I have to have my filter on high, because I've got a bamboo shrimp and she needs the high water flow. I figured in the wild the plant would get tossed around... unless it's in a still pond.

*2.* What does it mean if the roots have a white filmy/moldy look to them?

When I first got the plants, they had really long roots. They fell of and new baby roots grew. They looked really healthy until a few days ago, I noticed some of them have that filmy stuff on them. Not sure if that's good or bad...

Thanks for any advice.


----------



## Gizmo (Dec 6, 2010)

I'm not too familiar with this plant, but I'm assuming you're leaving it free-floating? In which case, I don't see a problem with the roots rotting away.


----------



## holly12 (Apr 21, 2011)

Yep, free floating. I didn't think it was bad for them to rot and fall away, but wasn't sure. They've never gotten as long as they were when I first brought them home. They stay fairly short, but I have noticed lots of new baby plants, so they must be ok.

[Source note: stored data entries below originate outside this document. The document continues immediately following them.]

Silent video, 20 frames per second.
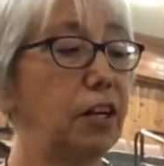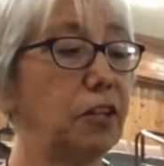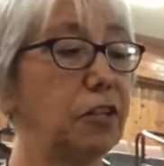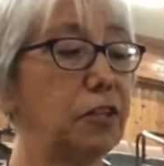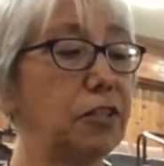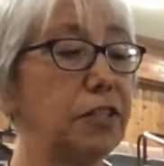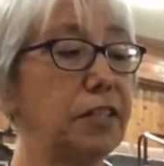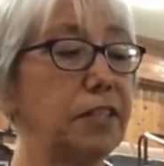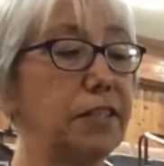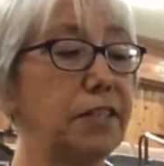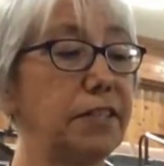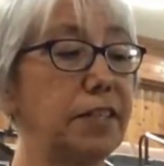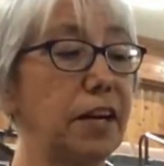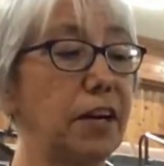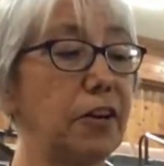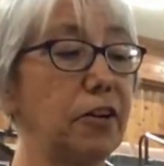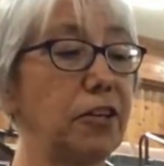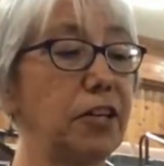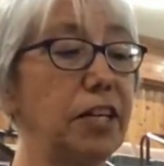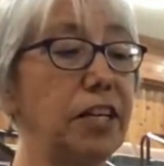Her
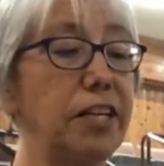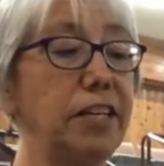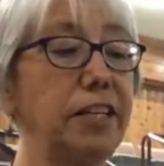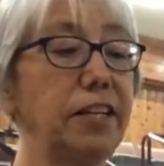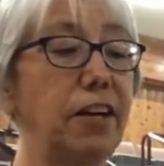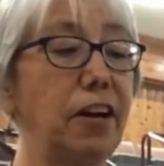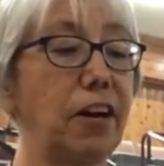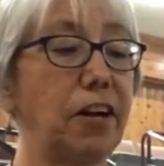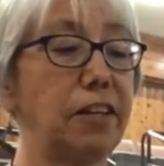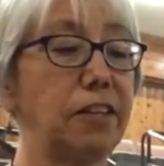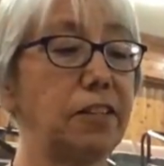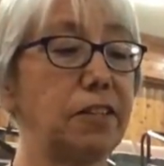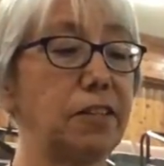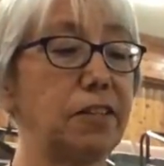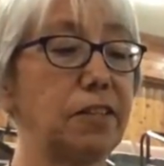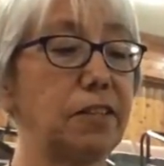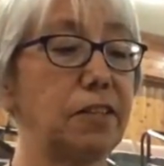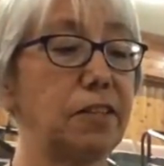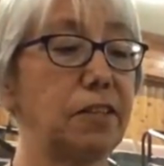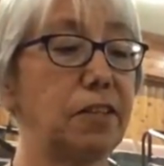sincerity and
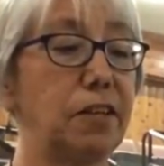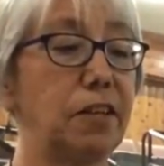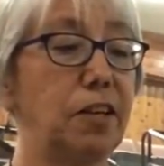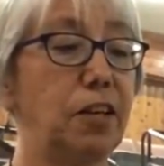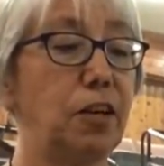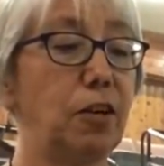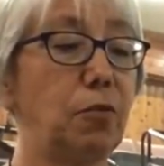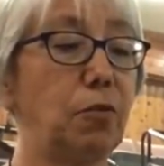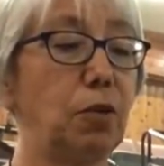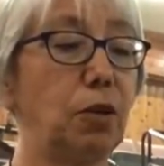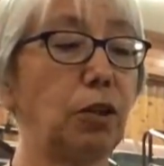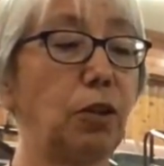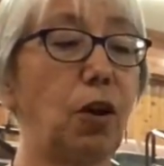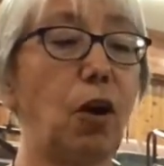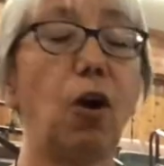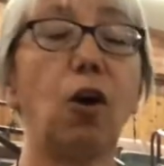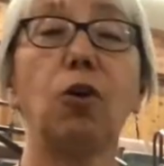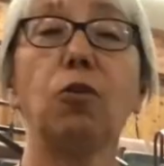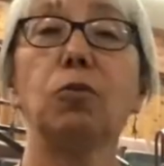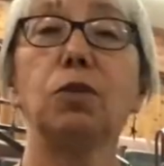kindness will
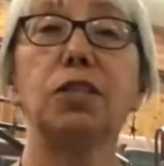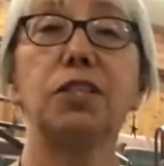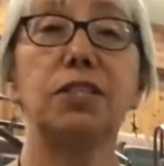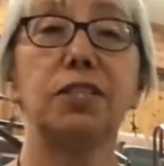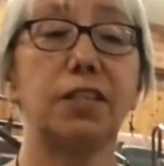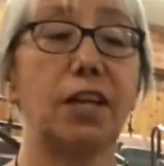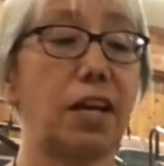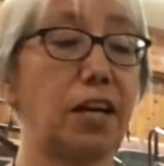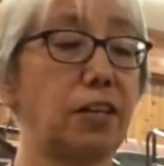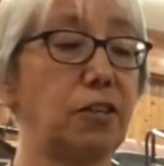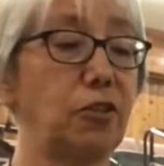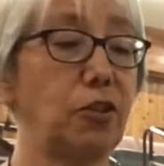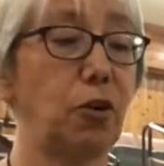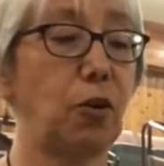always stand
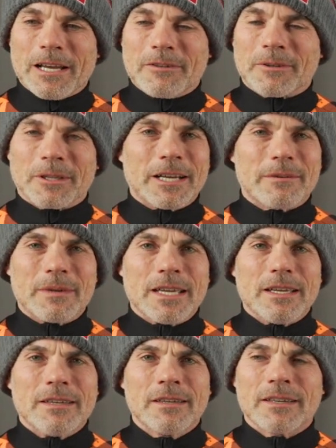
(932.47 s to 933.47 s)
if you're like
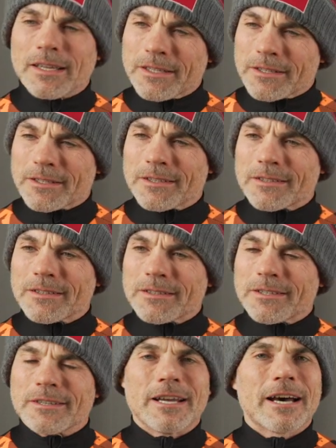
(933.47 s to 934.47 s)
me and you're
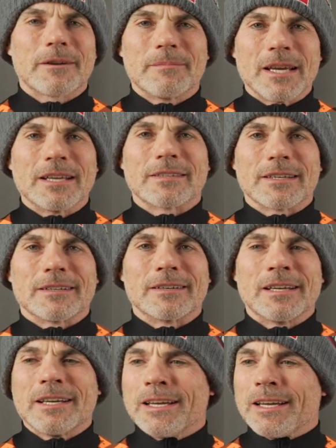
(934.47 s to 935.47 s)
not amazing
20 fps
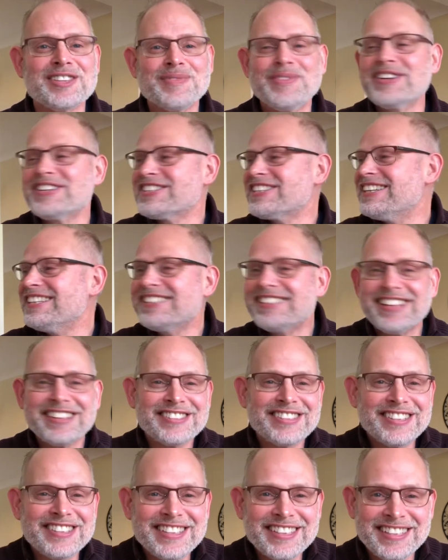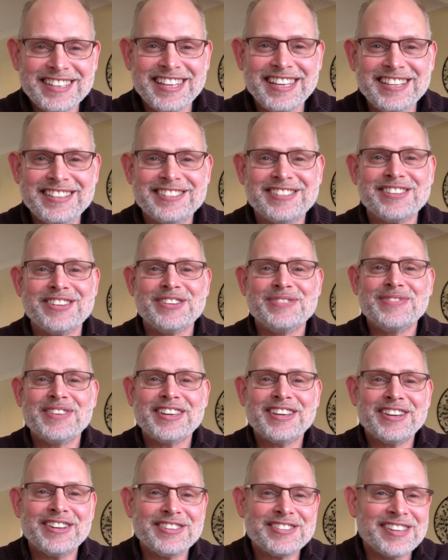but she doesn't need to
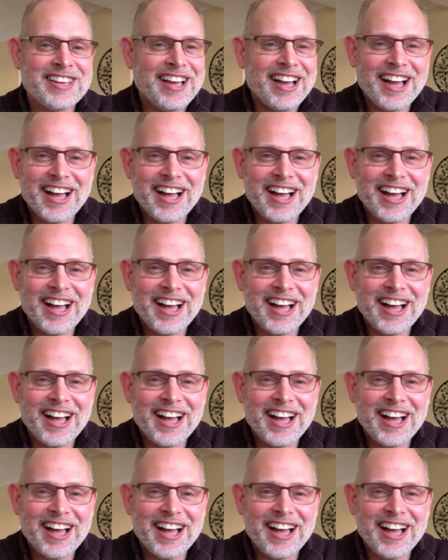because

Just not sure if they're ok to keep being pushed under the water.


----------



## majerah1 (Oct 29, 2010)

My duckweed gets churned all the time,and is fine.I am sure the water lettuce will be fine too especially if its throwing off babies.


----------



## Gizmo (Dec 6, 2010)

Aquatic plants have evolved to get as much nutrients from the water through their leaves as they do through their roots. My wisteria tries to put down new roots all the time, but over time when they find no purchase they rot and fall away. So yes, I wouldn't worry about the roots at all as long as your tank water is fresh and/or nutrient rich.

As far as the leaves - if they show no signs of melting, you should be fine in my opinion.


----------



## holly12 (Apr 21, 2011)

Thanks for the help everyone. 

Only the really big older leaves seem to turn clear or yellow - I guess they are dying. Not many of the new little ones turn like that though, so I guess it's just the older leaves dying and making way for the new.

Thanks again. (I'm new to aquatic plants, so this is all quite new to me).


----------